● Exercise directions
Copy the data that follows exactly, and include none of its images.

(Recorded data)
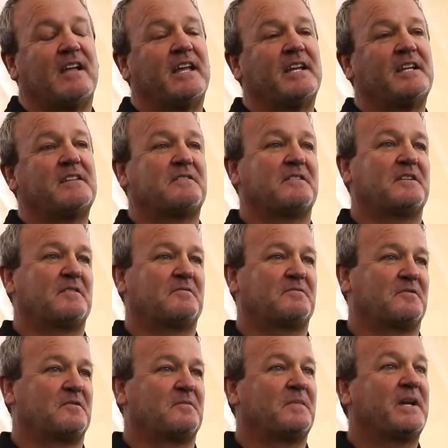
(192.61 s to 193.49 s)
Anything
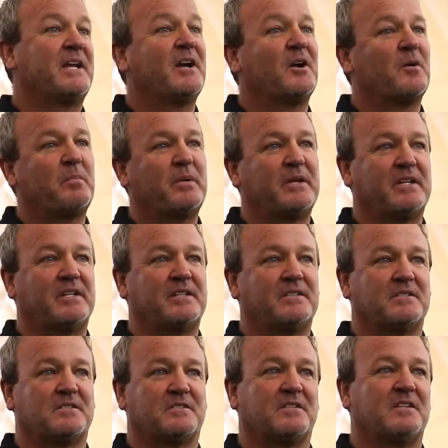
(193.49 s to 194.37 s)
from
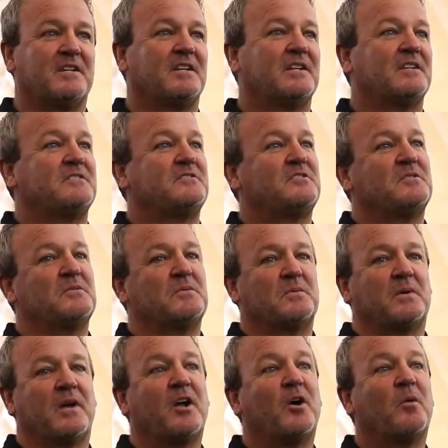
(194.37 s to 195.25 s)
hairpins
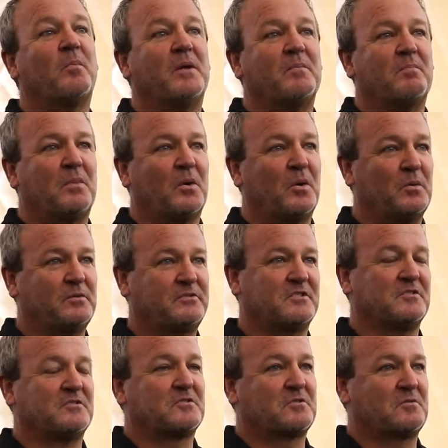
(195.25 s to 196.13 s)
to helmet
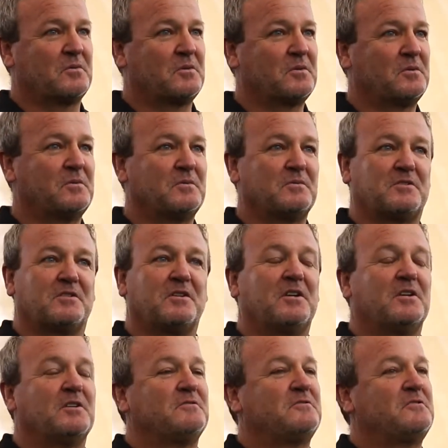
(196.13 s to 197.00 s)
bolts and screws
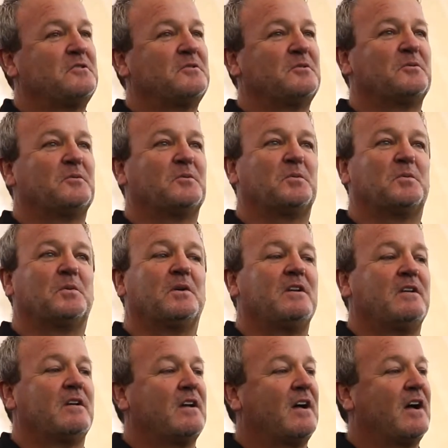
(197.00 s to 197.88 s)
to
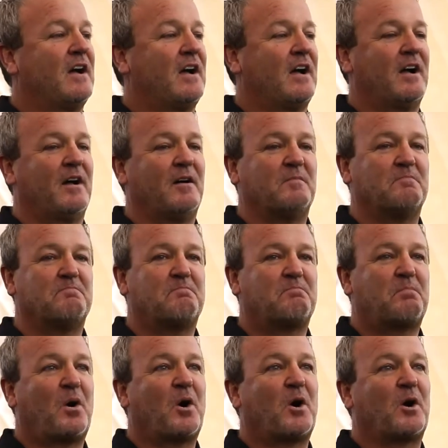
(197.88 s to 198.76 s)

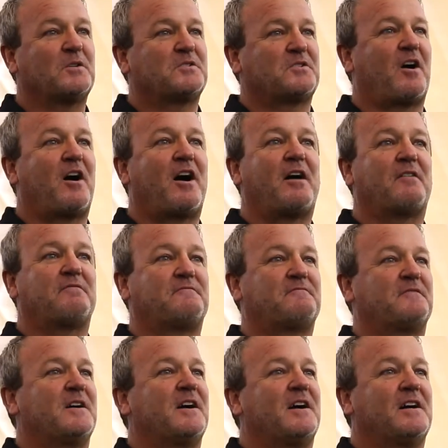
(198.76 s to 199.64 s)
parts
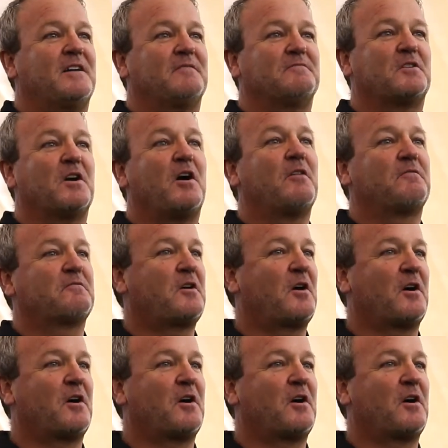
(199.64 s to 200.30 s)
off golf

● Response for this exercise
(192.61 s to 193.49 s)
Anything
(193.49 s to 194.37 s)
from
(194.37 s to 195.25 s)
hairpins
(195.25 s to 196.13 s)
to helmet
(196.13 s to 197.00 s)
bolts and screws
(197.00 s to 197.88 s)
to
(197.88 s to 198.76 s)

(198.76 s to 199.64 s)
parts
(199.64 s to 200.30 s)
off golf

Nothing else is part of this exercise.